Surrealism, History and Revolution

Surrealism, History and Revolution
Title Surrealism, History and Revolution PDF eBook
Author Simon Baker
Publisher Peter Lang
Pages 376
Release 2007
Genre Art
ISBN 9783039110919

Download Surrealism, History and Revolution Book in PDF, Epub and Kindle

This book is a new account of the surrealist movement in France between the two world wars. It examines the uses that surrealist artists and writers made of ideas and images associated with the French Revolution, describing a complex relationship between surrealism's avant-garde revolt and its powerful sense of history and heritage. Focusing on both texts and images by key figures such as Louis Aragon, Georges Bataille, Jacques-André Boiffard, André Breton, Robert Desnos, Max Ernst, Max Morise, and Man Ray, this book situates surrealist material in the wider context of the literary and visual arts of the period through the theme of revolution. It raises important questions about the politics of representing French history, literary and political memorial spaces, monumental representations of the past and critical responses to them, imaginary portraiture and revolutionary spectatorship. The study shows that a full understanding of surrealism requires a detailed account of its attitude to revolution, and that understanding this surrealist concept of revolution means accounting for the complex historical imagination at its heart.
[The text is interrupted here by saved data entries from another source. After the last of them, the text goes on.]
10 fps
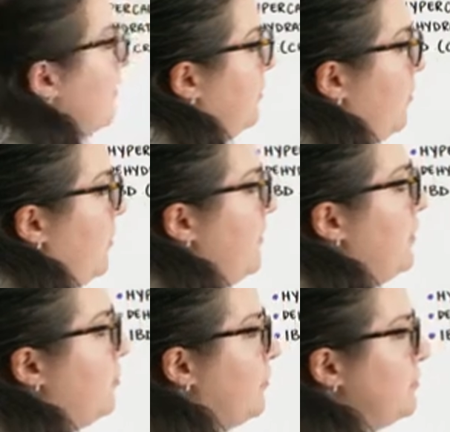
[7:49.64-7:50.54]
you know, and
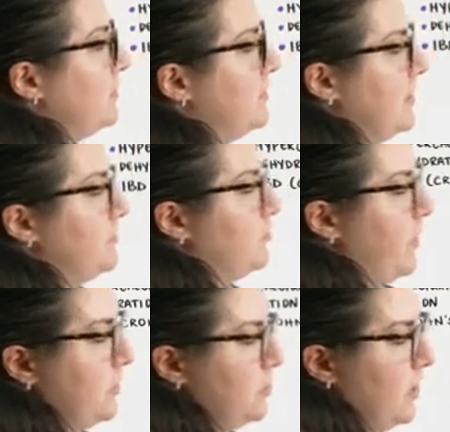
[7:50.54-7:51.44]
then you're going to assess your
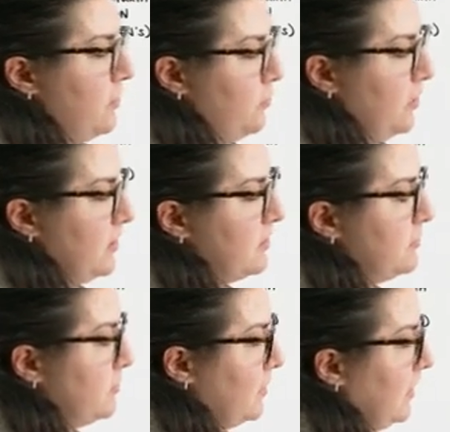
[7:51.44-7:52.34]
patient and you
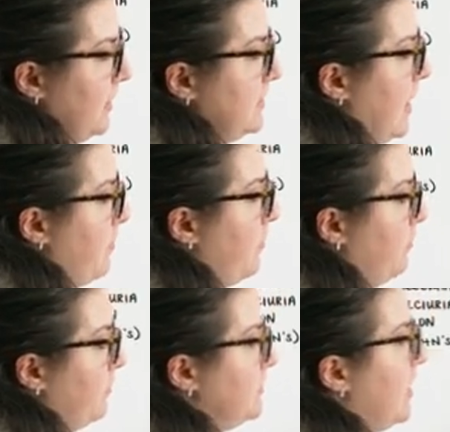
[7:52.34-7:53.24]
could do a light tap on
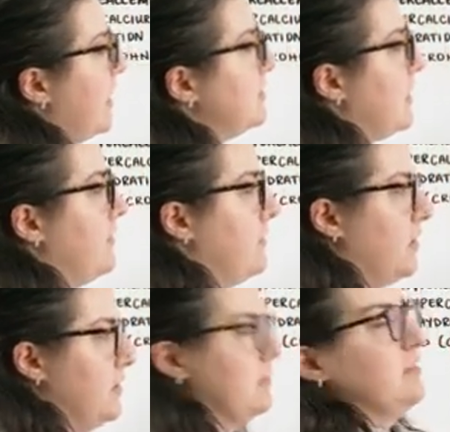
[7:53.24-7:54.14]
both sides and they're
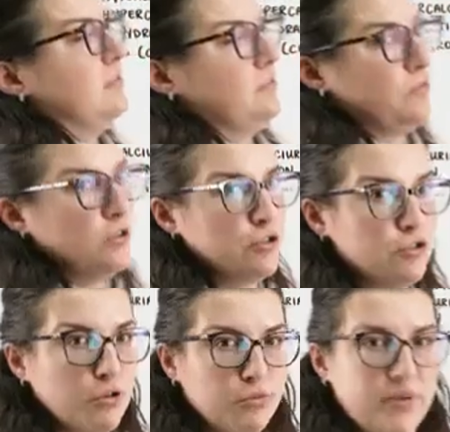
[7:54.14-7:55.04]
going to really
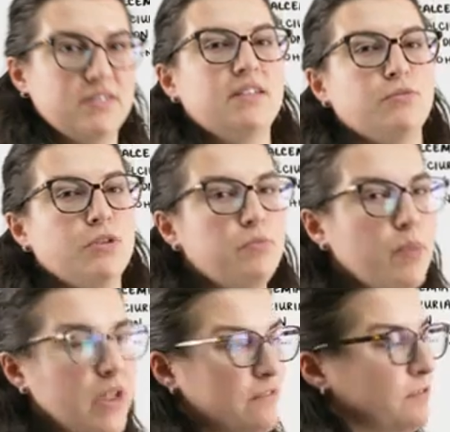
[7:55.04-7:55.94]
jolt because that's really
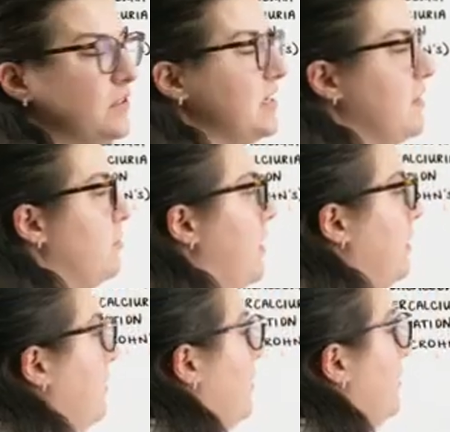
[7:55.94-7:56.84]
painful and tender
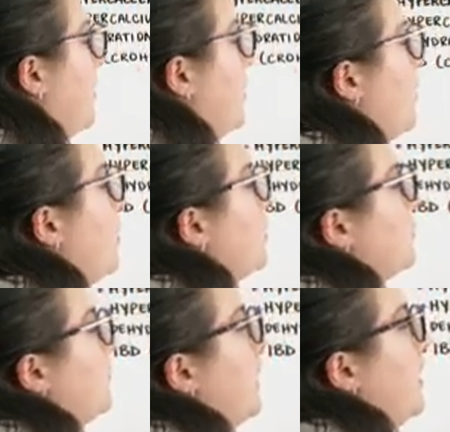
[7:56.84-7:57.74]
back there.
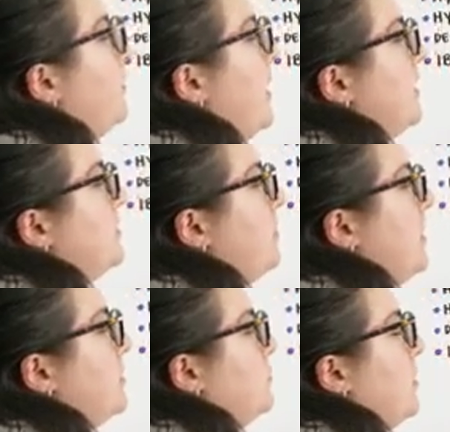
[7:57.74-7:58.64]
So flank pain is the
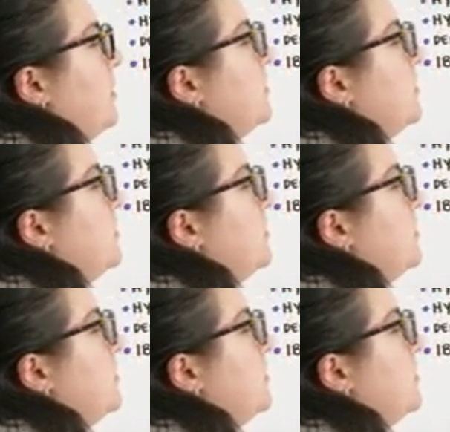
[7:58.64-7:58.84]
biggest one.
The Esoteric Secrets of Surrealism

The Esoteric Secrets of Surrealism
Title The Esoteric Secrets of Surrealism PDF eBook
Author Patrick Lepetit
Publisher Simon and Schuster
Pages 549
Release 2014-04-24
Genre Body, Mind & Spirit
ISBN 1620551764

Download The Esoteric Secrets of Surrealism Book in PDF, Epub and Kindle

A profound understanding of the surrealists’ connections with alchemists and secret societies and the hermetic aspirations revealed in their works • Explains how surrealist paintings and poems employed mythology, gnostic principles, tarot, voodoo, alchemy, and other hermetic sciences to seek out unexplored regions of the mind and recover lost “psychic” and magical powers • Provides many examples of esoteric influence in surrealism, such as how Picasso’s Demoiselles d’Avignon was originally titled The Bath of the Philosophers Not merely an artistic or literary movement as many believe, the surrealists rejected the labels of artist and author bestowed upon them by outsiders, accepting instead the titles of magician, alchemist, or--in the case of Leonora Carrington and Remedios Varo--witch. Their paintings, poems, and other works were created to seek out unexplored regions of the mind and recover lost “psychic” and magical powers. They used creative expression as the vehicle to attain what André Breton called the “supreme point,” the point at which all opposites cease to be perceived as contradictions. This supreme point is found at the heart of all esoteric doctrines, including the Great Work of alchemy, and enables communication with higher states of being. Drawing on an extensive range of writings by the surrealists and those in their circle of influence, Patrick Lepetit shows how the surrealists employed mythology, gnostic principles, tarot, voodoo, and alchemy not simply as reference points but as significant elements of their ongoing investigations into the fundamental nature of consciousness. He provides many specific examples of esoteric influence among the surrealists, such as how Picasso’s famous Demoiselles d’Avignon was originally titled The Bath of the Philosophers, how painter Victor Brauner drew from his father’s spiritualist vocation as well as the Kabbalah and tarot, and how doctor and surrealist author Pierre Mabille was a Freemason focused on finding initiatory paths where “it is possible to feel a new system connecting man with the universe.” Lepetit casts new light on the connection between key figures of the movement and the circle of adepts gathered around Fulcanelli. He also explores the relationship between surrealists and Freemasonry, Martinists, and the Elect Cohen as well as the Grail mythos and the Arthurian brotherhood.